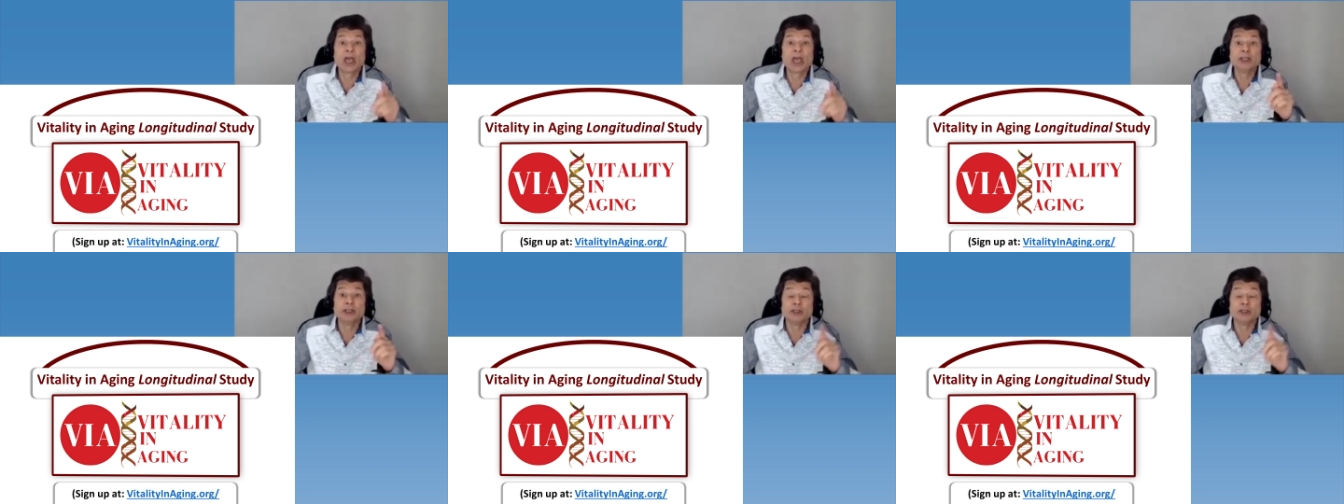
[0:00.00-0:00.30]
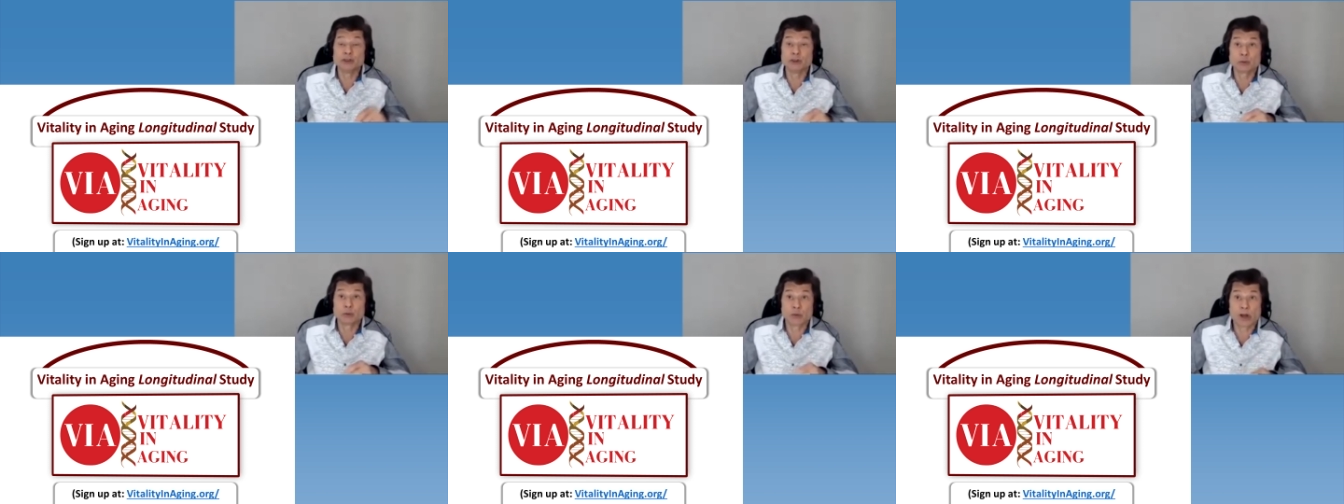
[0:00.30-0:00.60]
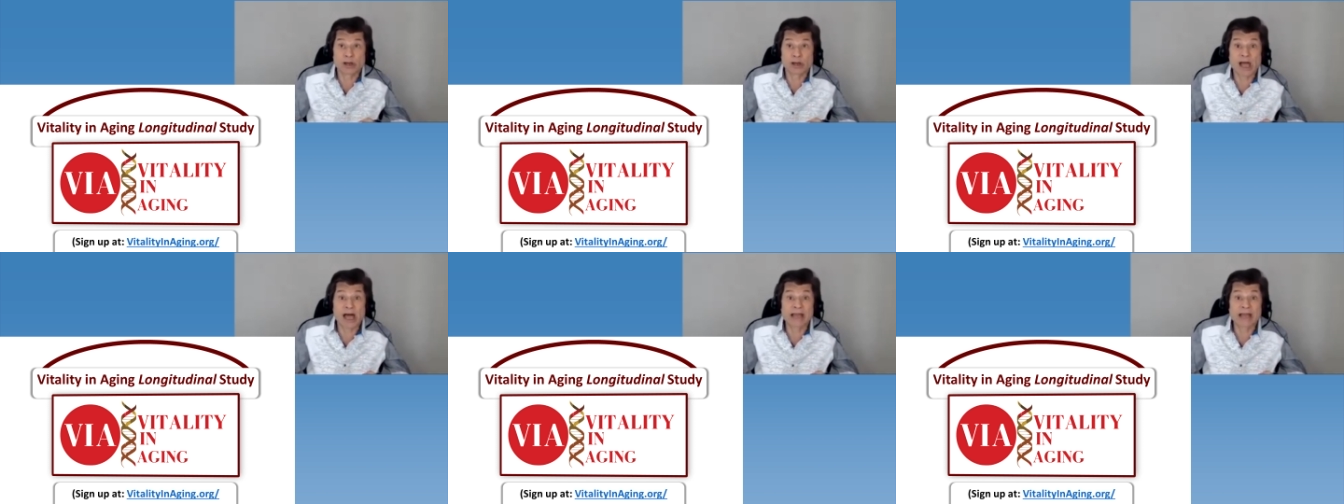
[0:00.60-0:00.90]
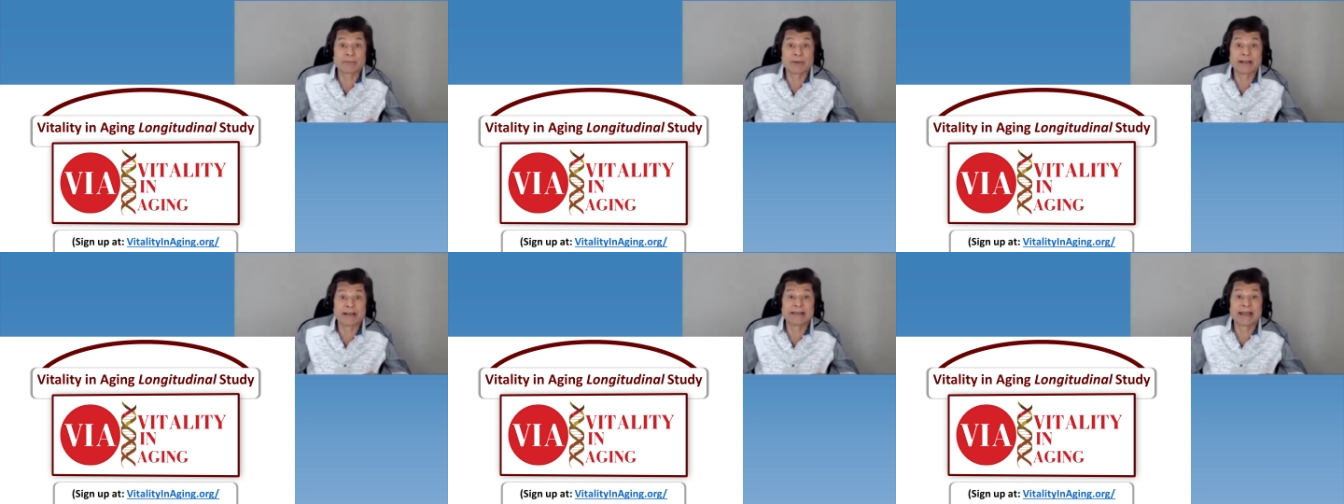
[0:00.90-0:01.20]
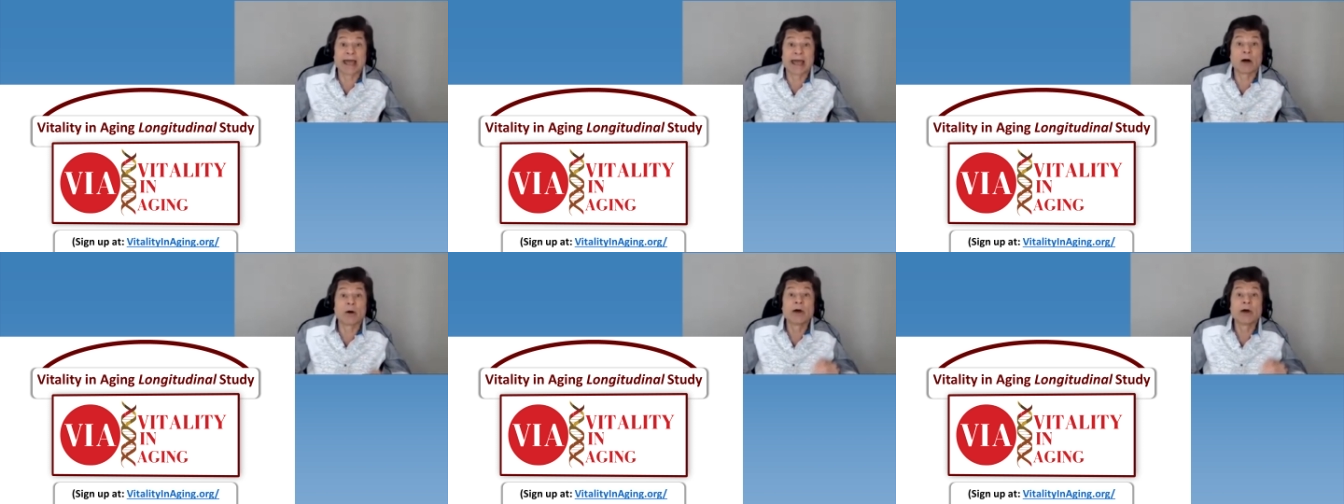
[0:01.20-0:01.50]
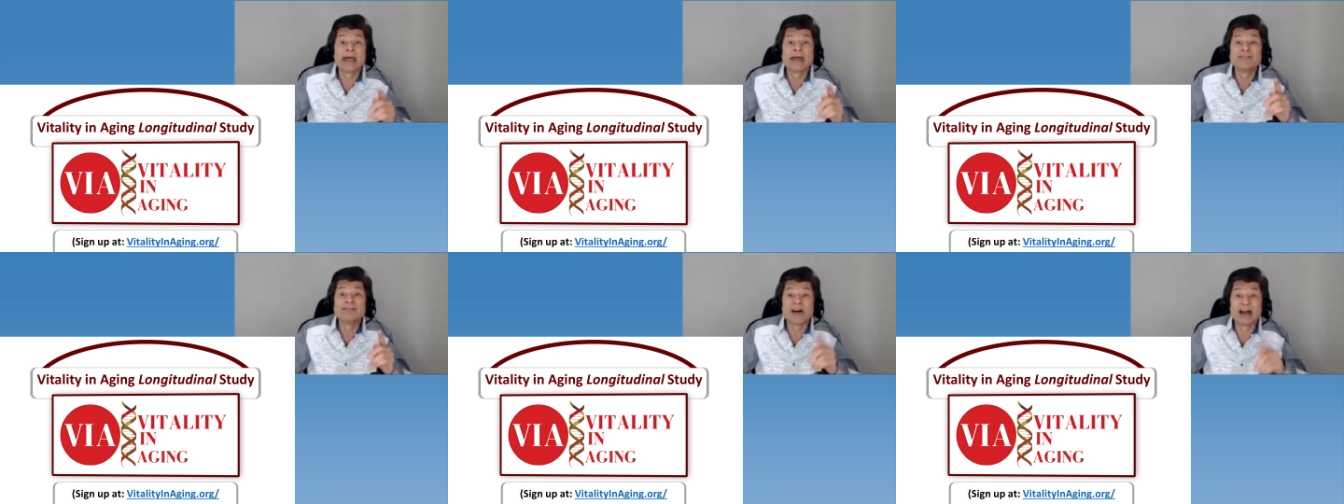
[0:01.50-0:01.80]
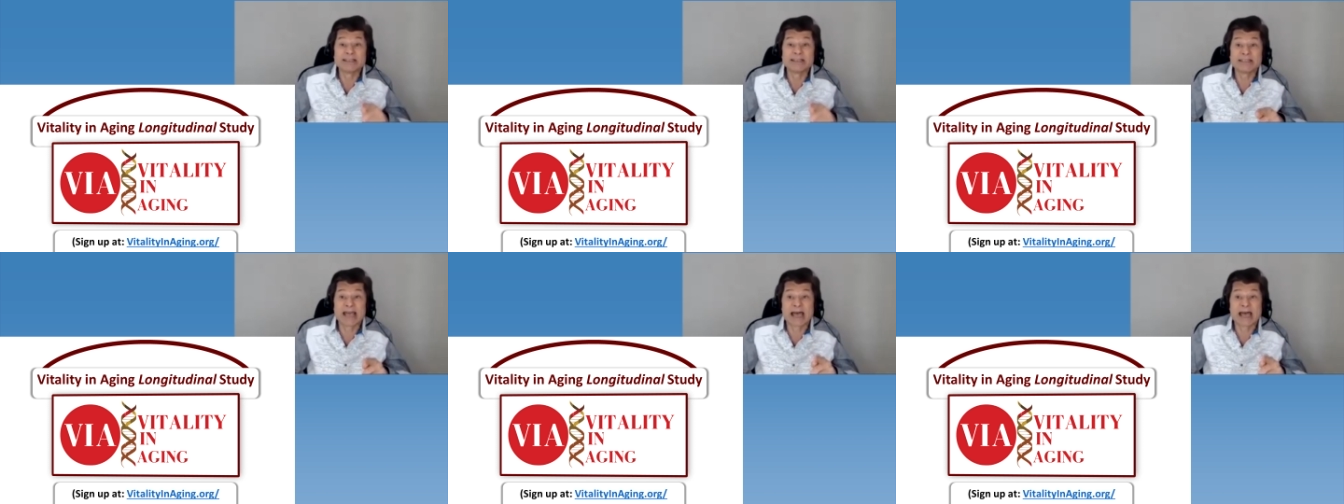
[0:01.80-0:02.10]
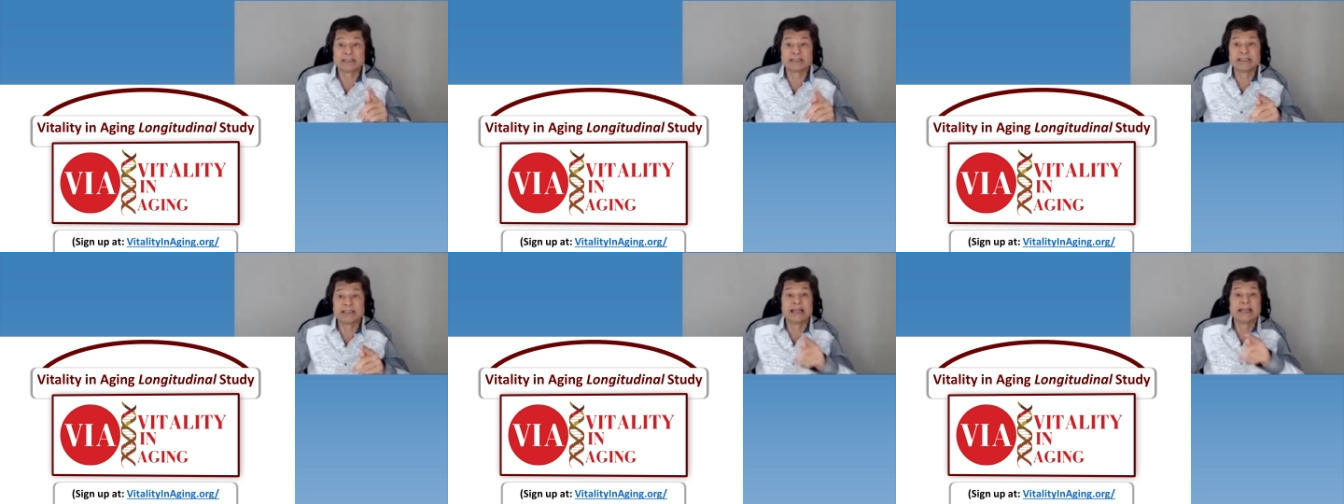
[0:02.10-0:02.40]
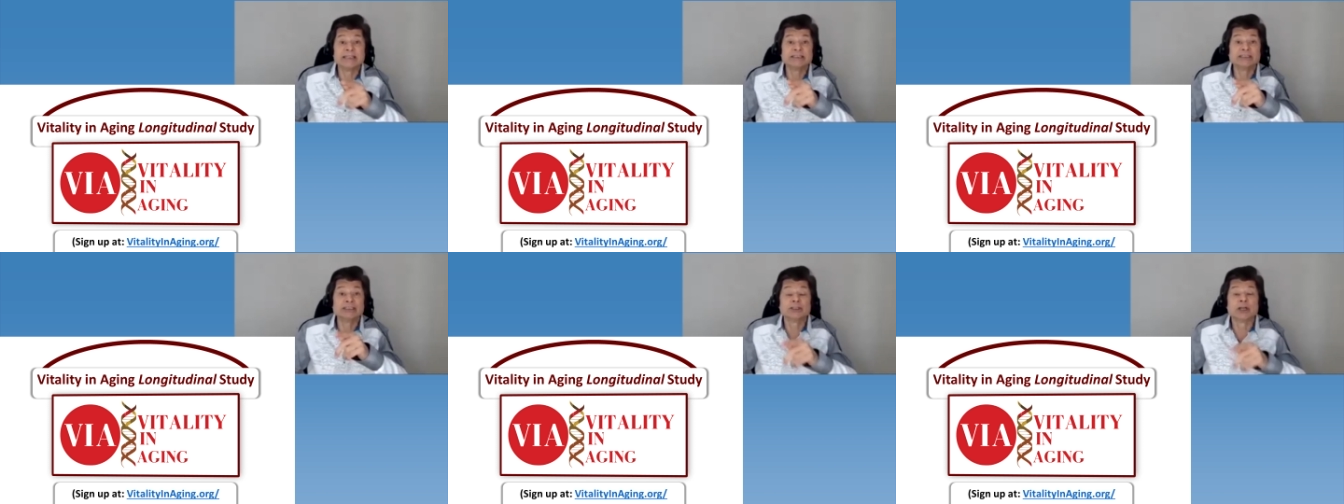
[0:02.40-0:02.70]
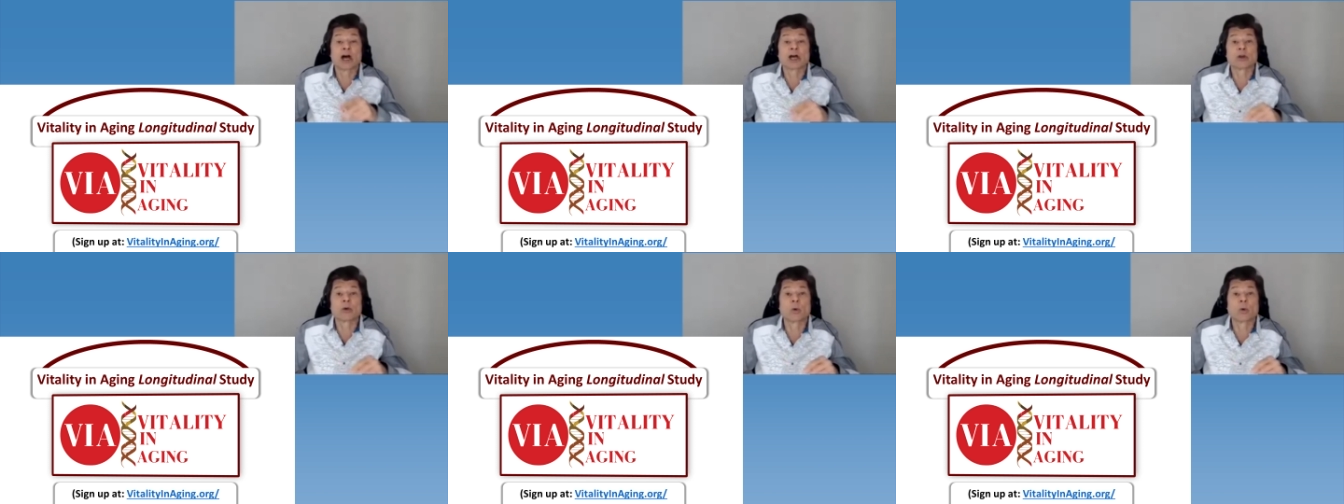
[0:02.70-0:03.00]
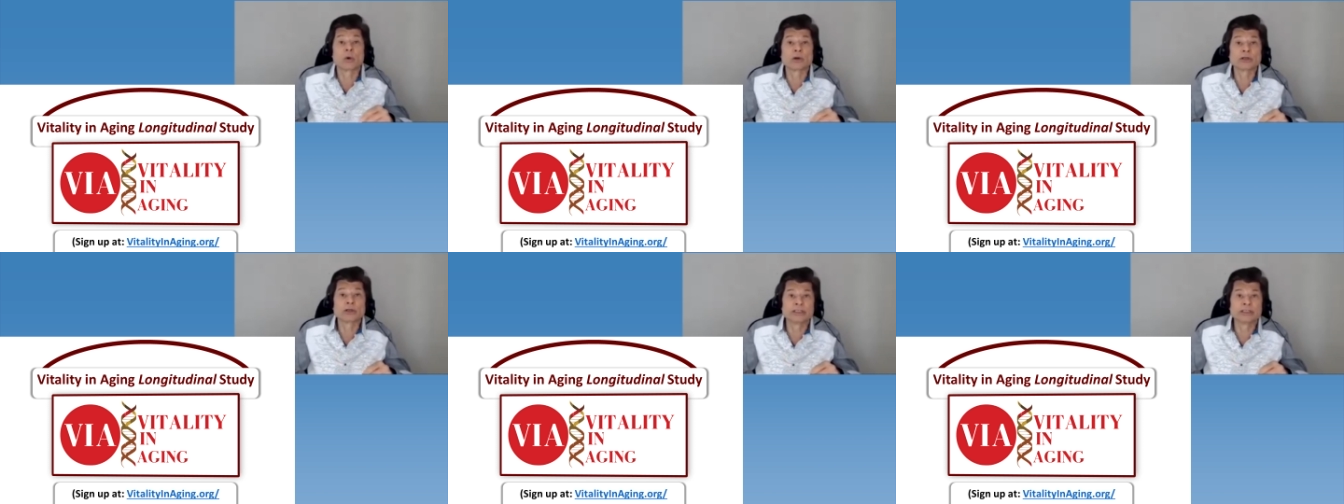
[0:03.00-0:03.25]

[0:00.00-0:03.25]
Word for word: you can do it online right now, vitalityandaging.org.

-------

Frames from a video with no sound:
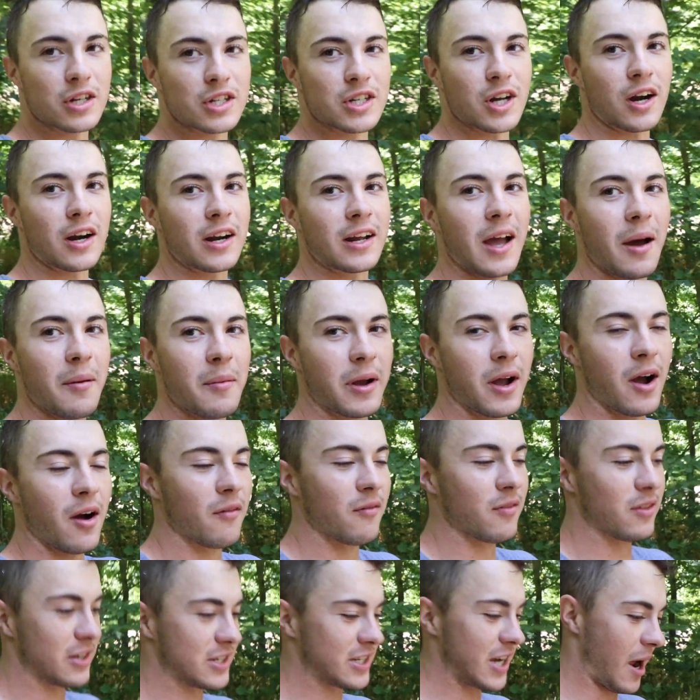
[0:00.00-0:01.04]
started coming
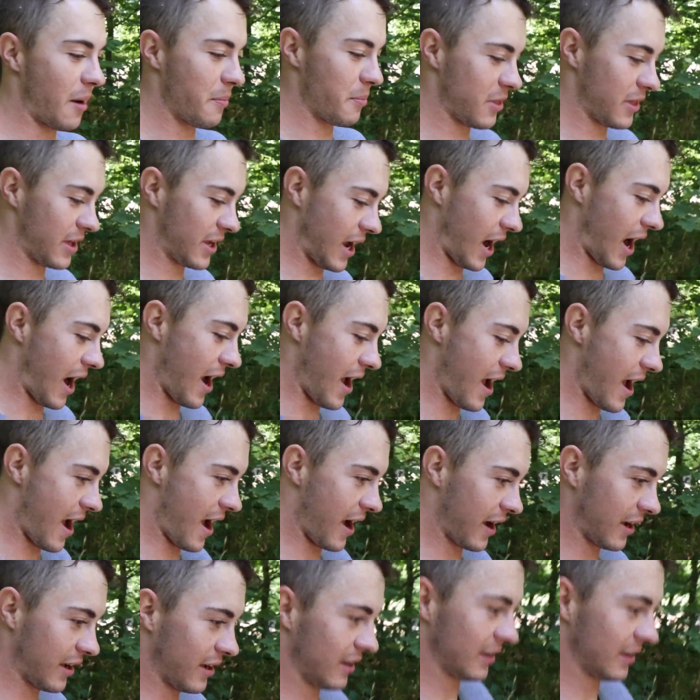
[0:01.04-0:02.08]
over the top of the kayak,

-------

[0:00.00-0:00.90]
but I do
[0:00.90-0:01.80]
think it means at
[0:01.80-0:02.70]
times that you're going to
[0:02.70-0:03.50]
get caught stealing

-------

What you return must match, character for character, the lines above from the one with "[0:00.00-0:00.30]" through the one with "Word for word: you", minus any pictures.

[0:00.00-0:00.30]
[0:00.30-0:00.60]
[0:00.60-0:00.90]
[0:00.90-0:01.20]
[0:01.20-0:01.50]
[0:01.50-0:01.80]
[0:01.80-0:02.10]
[0:02.10-0:02.40]
[0:02.40-0:02.70]
[0:02.70-0:03.00]
[0:03.00-0:03.25]

[0:00.00-0:03.25]
Word for word: you can do it online right now, vitalityandaging.org.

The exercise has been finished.